(Beginning of Exercise input)

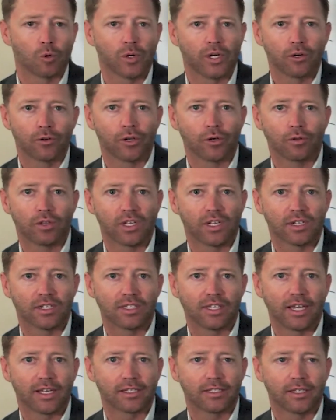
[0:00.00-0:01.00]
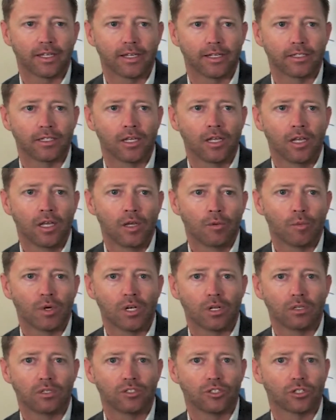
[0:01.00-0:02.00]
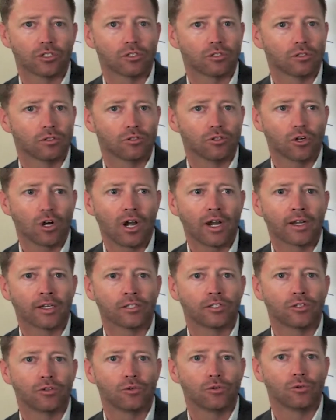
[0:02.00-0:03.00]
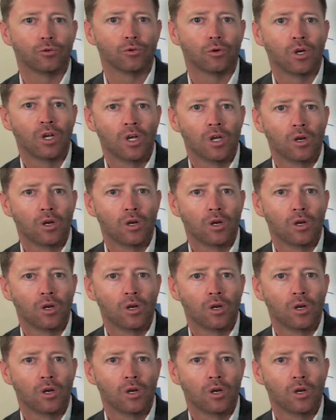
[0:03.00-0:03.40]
We don't know the exact date, but just trying to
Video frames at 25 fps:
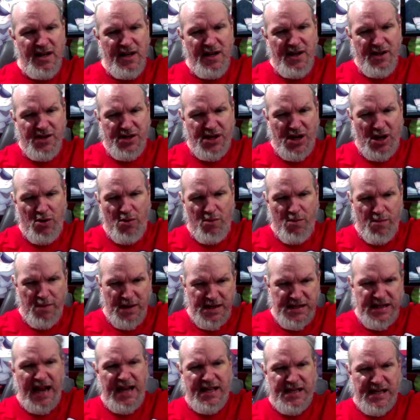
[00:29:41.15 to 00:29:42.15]
So we
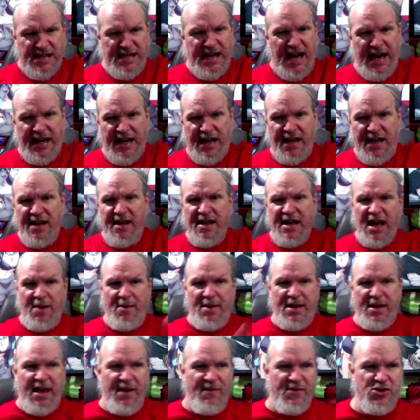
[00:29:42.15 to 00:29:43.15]
take the data and we
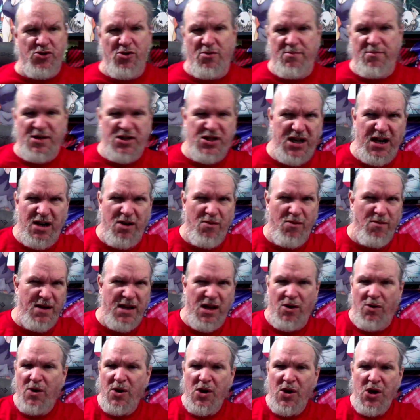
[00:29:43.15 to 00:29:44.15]
give it to a machine and we
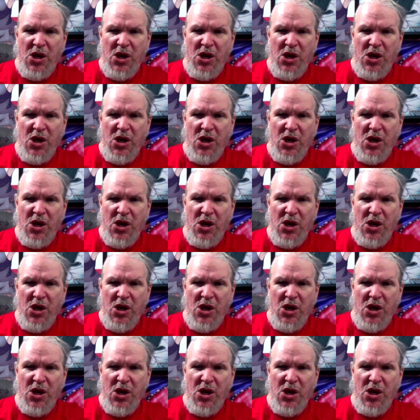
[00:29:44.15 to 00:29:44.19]
go,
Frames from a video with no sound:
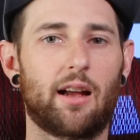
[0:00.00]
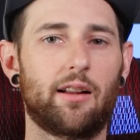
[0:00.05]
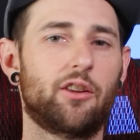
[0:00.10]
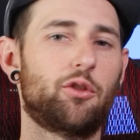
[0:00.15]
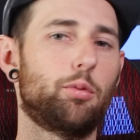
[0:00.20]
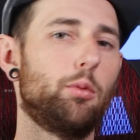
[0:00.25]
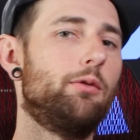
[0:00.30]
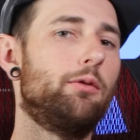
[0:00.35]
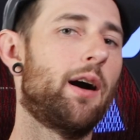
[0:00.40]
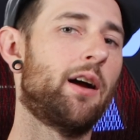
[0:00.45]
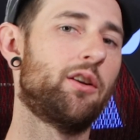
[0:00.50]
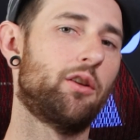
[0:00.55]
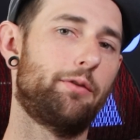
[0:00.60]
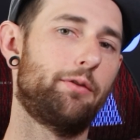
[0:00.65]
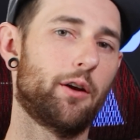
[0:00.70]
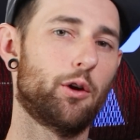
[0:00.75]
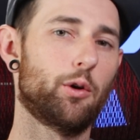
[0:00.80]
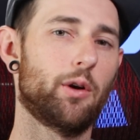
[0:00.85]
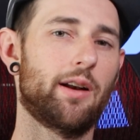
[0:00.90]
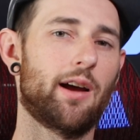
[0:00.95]
Now let's move on to
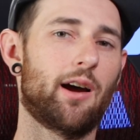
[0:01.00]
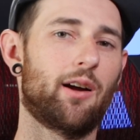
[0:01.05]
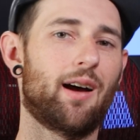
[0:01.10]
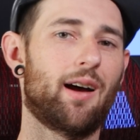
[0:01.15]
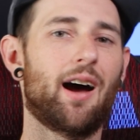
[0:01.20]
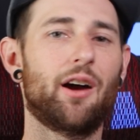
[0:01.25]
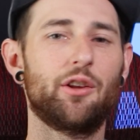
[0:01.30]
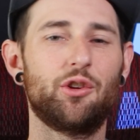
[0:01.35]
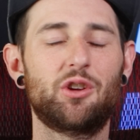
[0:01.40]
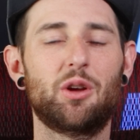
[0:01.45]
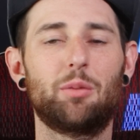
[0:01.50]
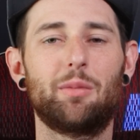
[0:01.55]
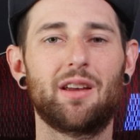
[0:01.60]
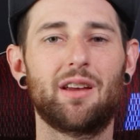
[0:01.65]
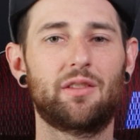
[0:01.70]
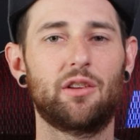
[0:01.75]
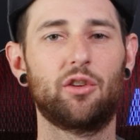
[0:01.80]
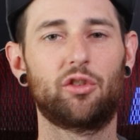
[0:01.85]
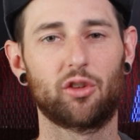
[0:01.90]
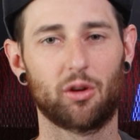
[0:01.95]
figuring out how you can
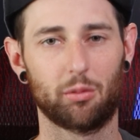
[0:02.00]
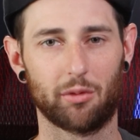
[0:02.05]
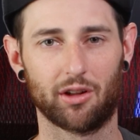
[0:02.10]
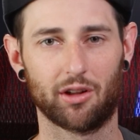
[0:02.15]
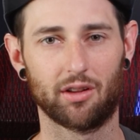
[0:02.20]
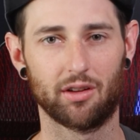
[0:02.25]
make these sermon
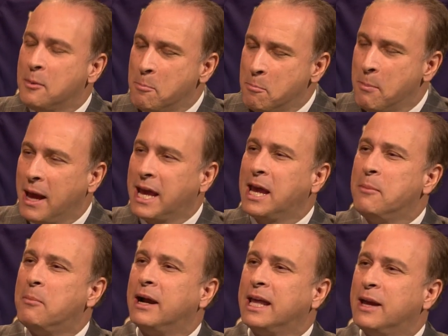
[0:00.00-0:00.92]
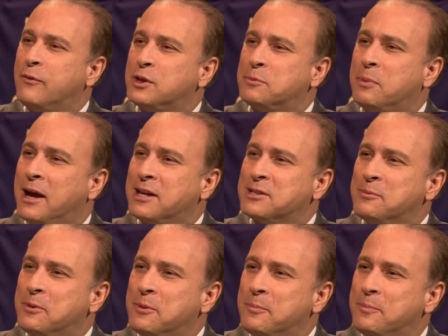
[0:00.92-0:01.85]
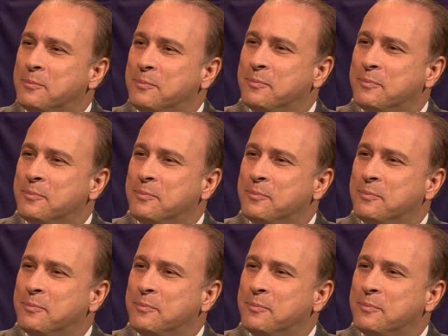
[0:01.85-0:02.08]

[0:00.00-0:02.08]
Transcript: making money if it's possible. That's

(End of Exercise input)

■ What to work on
Repeat the entries verbatim; no pictures.

■ Output of the exercise
[0:00.00-0:01.00]
[0:01.00-0:02.00]
[0:02.00-0:03.00]
[0:03.00-0:03.40]
We don't know the exact date, but just trying to
Video frames at 25 fps:
[00:29:41.15 to 00:29:42.15]
So we
[00:29:42.15 to 00:29:43.15]
take the data and we
[00:29:43.15 to 00:29:44.15]
give it to a machine and we
[00:29:44.15 to 00:29:44.19]
go,
Frames from a video with no sound:
[0:00.00]
[0:00.05]
[0:00.10]
[0:00.15]
[0:00.20]
[0:00.25]
[0:00.30]
[0:00.35]
[0:00.40]
[0:00.45]
[0:00.50]
[0:00.55]
[0:00.60]
[0:00.65]
[0:00.70]
[0:00.75]
[0:00.80]
[0:00.85]
[0:00.90]
[0:00.95]
Now let's move on to
[0:01.00]
[0:01.05]
[0:01.10]
[0:01.15]
[0:01.20]
[0:01.25]
[0:01.30]
[0:01.35]
[0:01.40]
[0:01.45]
[0:01.50]
[0:01.55]
[0:01.60]
[0:01.65]
[0:01.70]
[0:01.75]
[0:01.80]
[0:01.85]
[0:01.90]
[0:01.95]
figuring out how you can
[0:02.00]
[0:02.05]
[0:02.10]
[0:02.15]
[0:02.20]
[0:02.25]
make these sermon
[0:00.00-0:00.92]
[0:00.92-0:01.85]
[0:01.85-0:02.08]

[0:00.00-0:02.08]
Transcript: making money if it's possible. That's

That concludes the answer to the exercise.